Climate governance is being reframed as a board-level legal and fiduciary question

Legal Charter 1.5 and Chapter Zero are convening non-executive directors, general counsel, senior executives and legal professionals during London Climate Action Week to discuss climate and nature through legal and fiduciary lenses. For firms, this is a market signal that climate advice is moving from specialist ESG teams into mainstream board governance and director-duty counselling.

Source: Chapter Zero: Climate governance through a legal lens

Supply Chain & Human Rights

Canada’s S-211 reporting cycle makes forced-labour due diligence publicly auditable

Canada’s S-211 regime requires covered government institutions to report by May 31 on steps taken to prevent forced and child labour in supply chains, with reports made public and held in a Public Safety Canada registry. In-house legal and procurement teams should assume the next wave of scrutiny will focus on supplier checks, board sign-off, registry consistency and remediation evidence.

Source: Canada.ca: 2025–2026 report under the Fighting Against Forced Labour and Child Labour in Supply Chains Act

EUDR simplification cuts burden but keeps the 30 December 2026 implementation date in view

Baker McKenzie’s update on the Commission’s EUDR simplification review notes expected compliance-cost reductions of about 75%, while making clear that the regulation is not being reopened and large and medium companies still face the 30 December 2026 application date. Supply-chain counsel should treat simplification as a scoping and systems issue, not a deferral.

Source: Baker McKenzie: EU Commission Publishes Simplification Review of EUDR

CSDDD Omnibus changes push due diligence toward risk-based scoping

Recent Omnibus coverage describes a narrowed CSDDD approach, higher thresholds, delayed compliance and a more risk-based scoping exercise using reasonably available information. For legal teams, the likely work shifts from universal supplier questionnaires to defensible scoping, escalation, evidence trails and governance of severe-risk findings.

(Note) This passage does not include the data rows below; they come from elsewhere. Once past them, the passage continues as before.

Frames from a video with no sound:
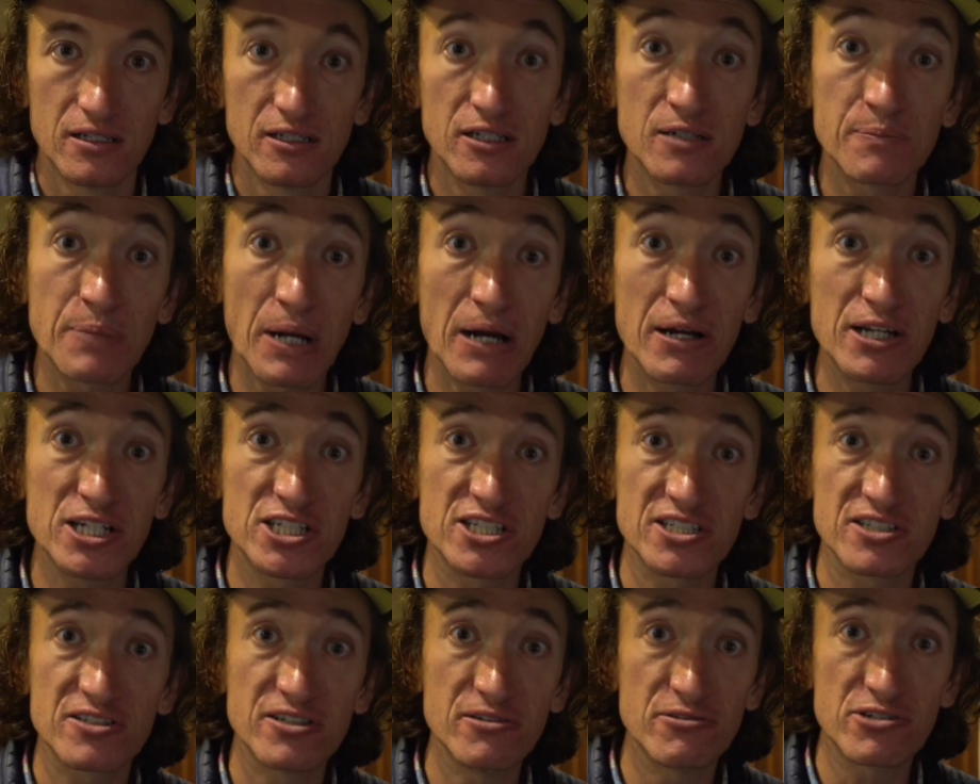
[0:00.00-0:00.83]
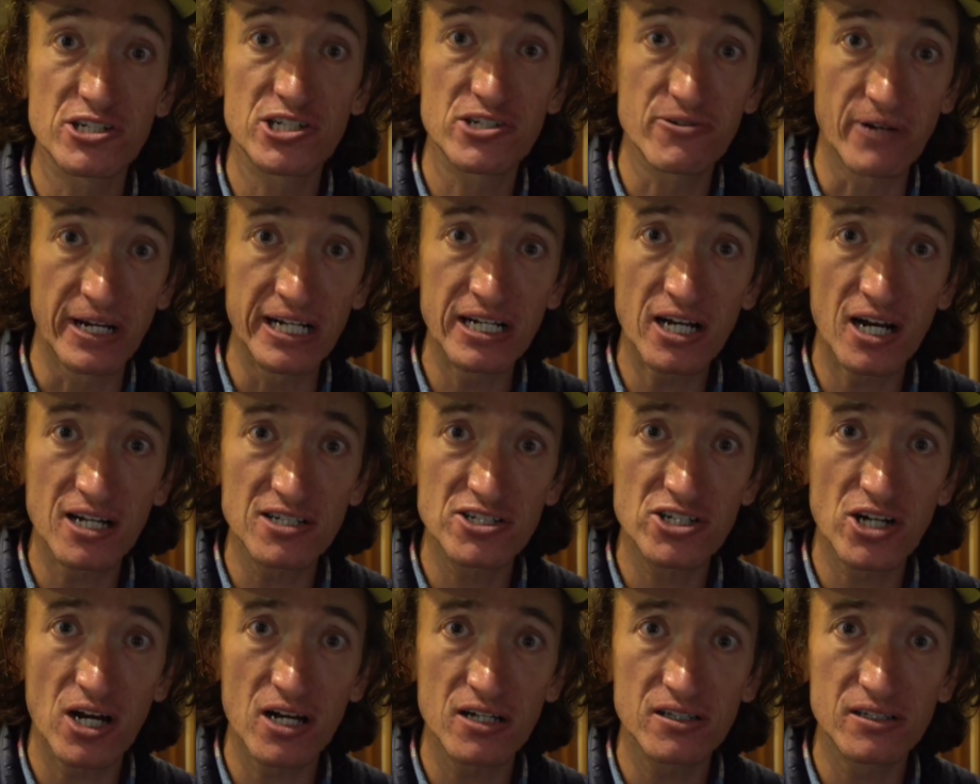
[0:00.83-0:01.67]
You could probably just do straight hot
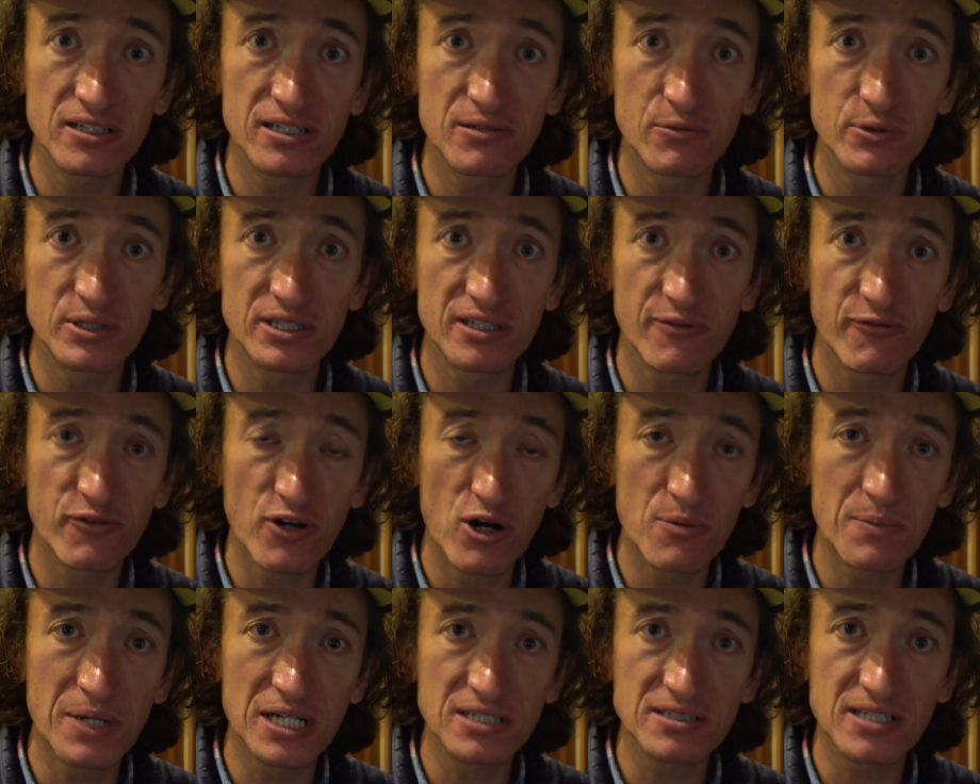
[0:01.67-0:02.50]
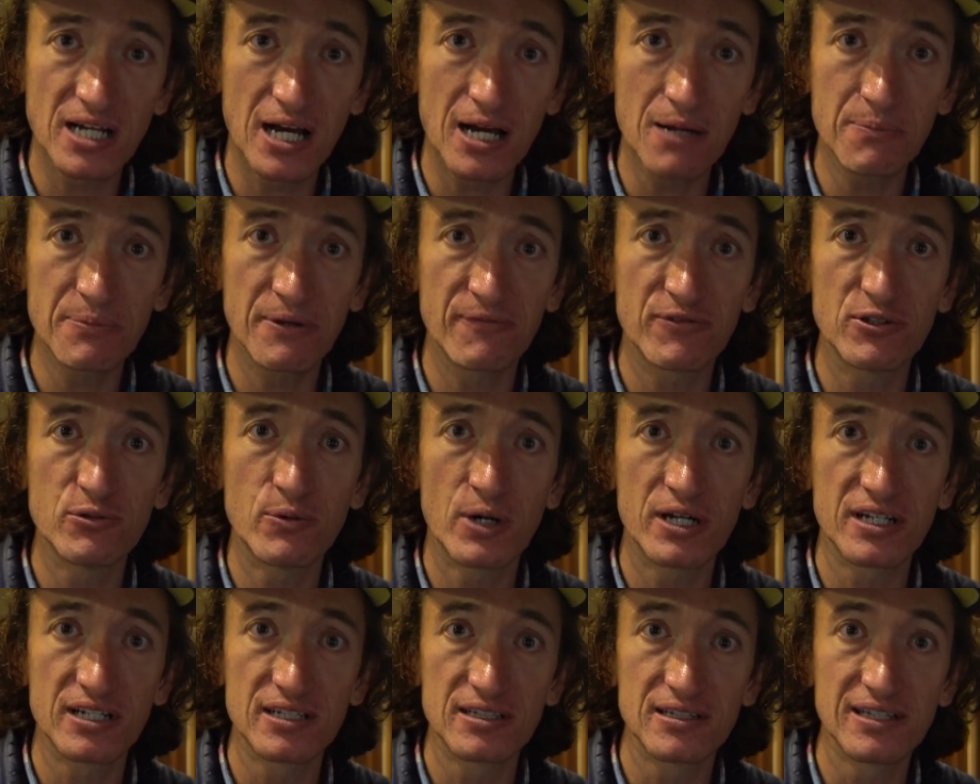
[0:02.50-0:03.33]
chocolate with the foam on top if you
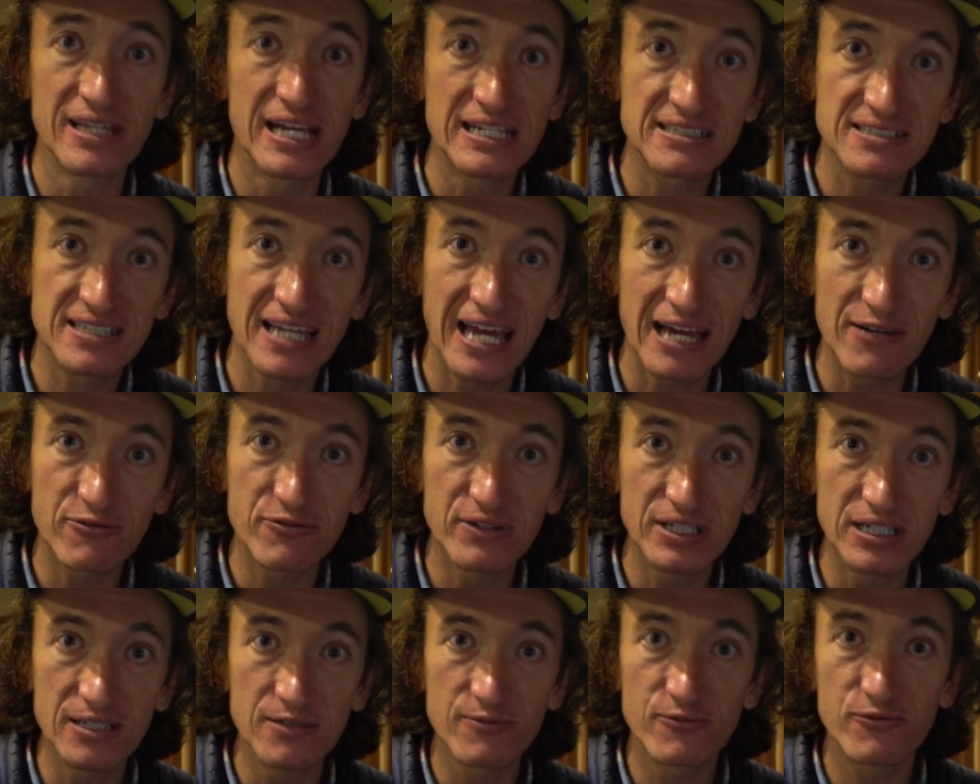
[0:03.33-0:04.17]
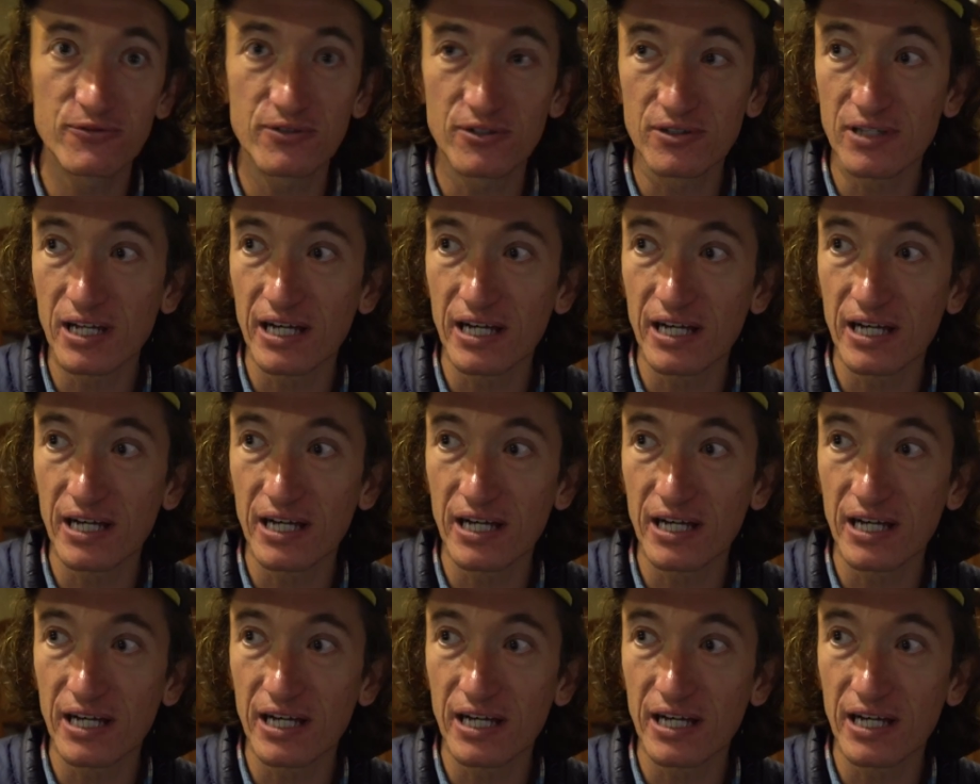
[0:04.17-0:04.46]
wanted less caffeine for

Source: National Law Review: EU Omnibus Package Trilogue Agreement on EU CSRD and CSDDD

ESG Backlash & DEI

Four state attorneys general sue ISS over alleged ESG-disclosure failures

Texas, Nebraska, Iowa and West Virginia sued ISS, alleging the proxy adviser failed to disclose that ESG considerations shaped voting recommendations. The case set keeps ESG backlash squarely in the proxy-advice and stewardship ecosystem, forcing corporate counsel to monitor both shareholder-voting mechanics and state consumer-protection theories.

Source: Ballotpedia: Texas, Nebraska, Iowa, West Virginia sue ISS over ESG disclosures

Corporate racial disclosure may become a rare left-right governance convergence point

The Columbia Blue Sky Blog argues that corporate racial disclosure may attract support from both sides of the political spectrum even as DEI remains contested. For legal and governance teams, that suggests DEI-risk counselling may be moving away from slogan-level positions toward disclosure design, board oversight and defensible data architecture.

Source: Columbia Law School Blue Sky Blog: Why Right and Left Can Converge on Corporate Racial Disclosure

Firm Sustainability & Net Zero

Legal Business ESG Summit puts litigation, green claims and AI on the legal-leadership agenda

Legal Business, powered by Legal 500, is positioning its July ESG Summit around regulatory divergence, ESG litigation risk, governance, green claims, transition finance, responsible investment and AI’s impact on ESG compliance. For law firms, the agenda shows ESG becoming a client-facing advisory, disputes, governance and technology topic rather than a standalone sustainability vertical.